> Problem to solve
Restate word for word the lines below, from the one containing "[3.00-4.00s]" through the final line, with no pictures included.

:: Given information

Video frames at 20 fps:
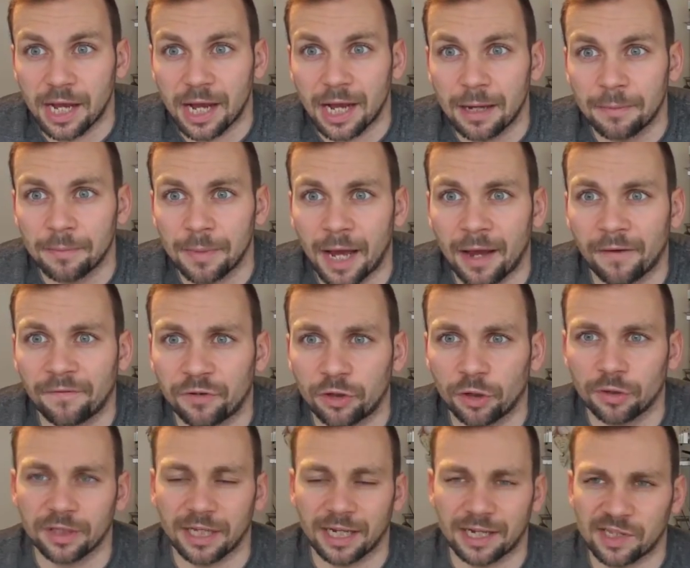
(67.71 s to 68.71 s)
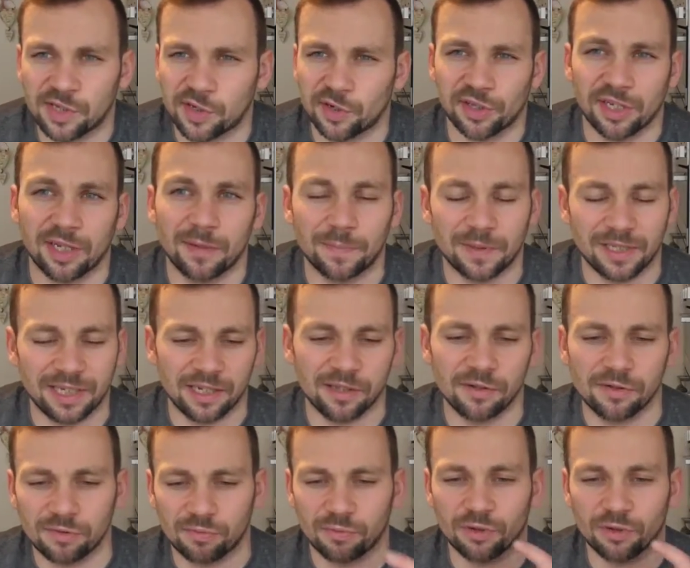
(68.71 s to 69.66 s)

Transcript: I've done like sauteed potatoes,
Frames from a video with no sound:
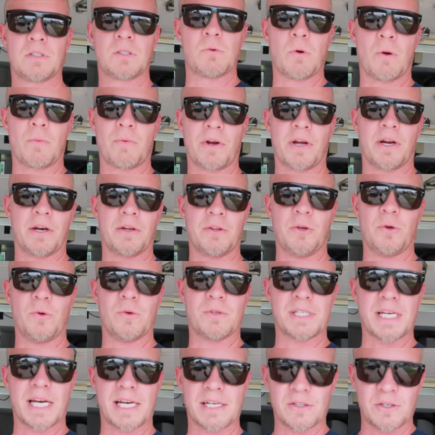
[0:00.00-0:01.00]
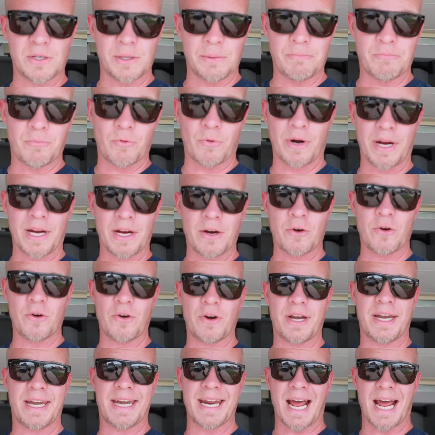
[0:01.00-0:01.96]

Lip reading: So what we're gonna do is actually bring her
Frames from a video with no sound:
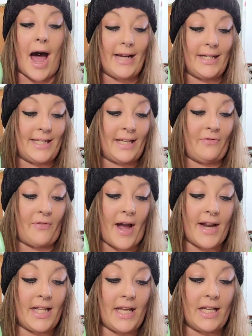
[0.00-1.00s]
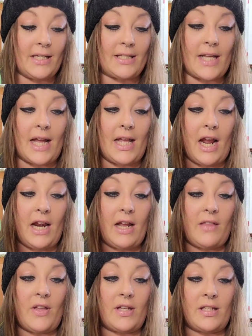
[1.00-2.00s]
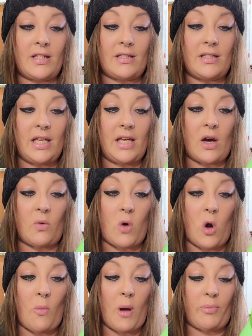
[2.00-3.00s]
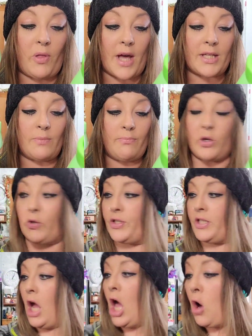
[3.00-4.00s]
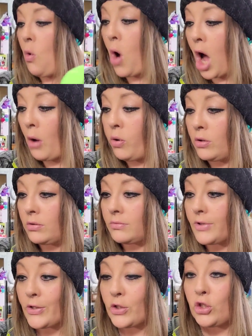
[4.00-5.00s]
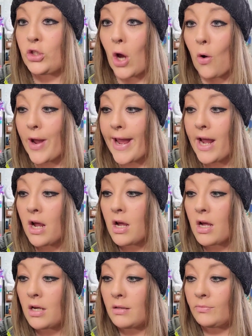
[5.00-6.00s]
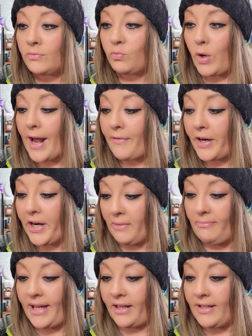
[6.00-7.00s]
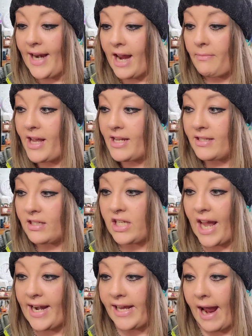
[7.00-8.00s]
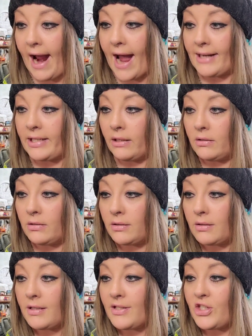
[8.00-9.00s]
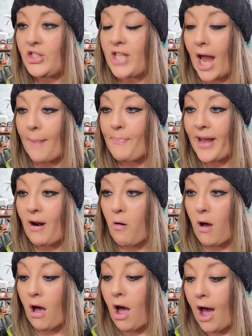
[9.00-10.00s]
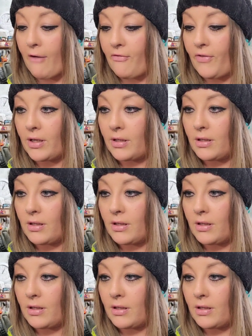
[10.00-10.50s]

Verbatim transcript: I did find these, and this is the Aroma Plus Boost. Woo! Zoe, whatever your middle name is, kitty cat, stop it off.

::::

> Response area
[3.00-4.00s]
[4.00-5.00s]
[5.00-6.00s]
[6.00-7.00s]
[7.00-8.00s]
[8.00-9.00s]
[9.00-10.00s]
[10.00-10.50s]

Verbatim transcript: I did find these, and this is the Aroma Plus Boost. Woo! Zoe, whatever your middle name is, kitty cat, stop it off.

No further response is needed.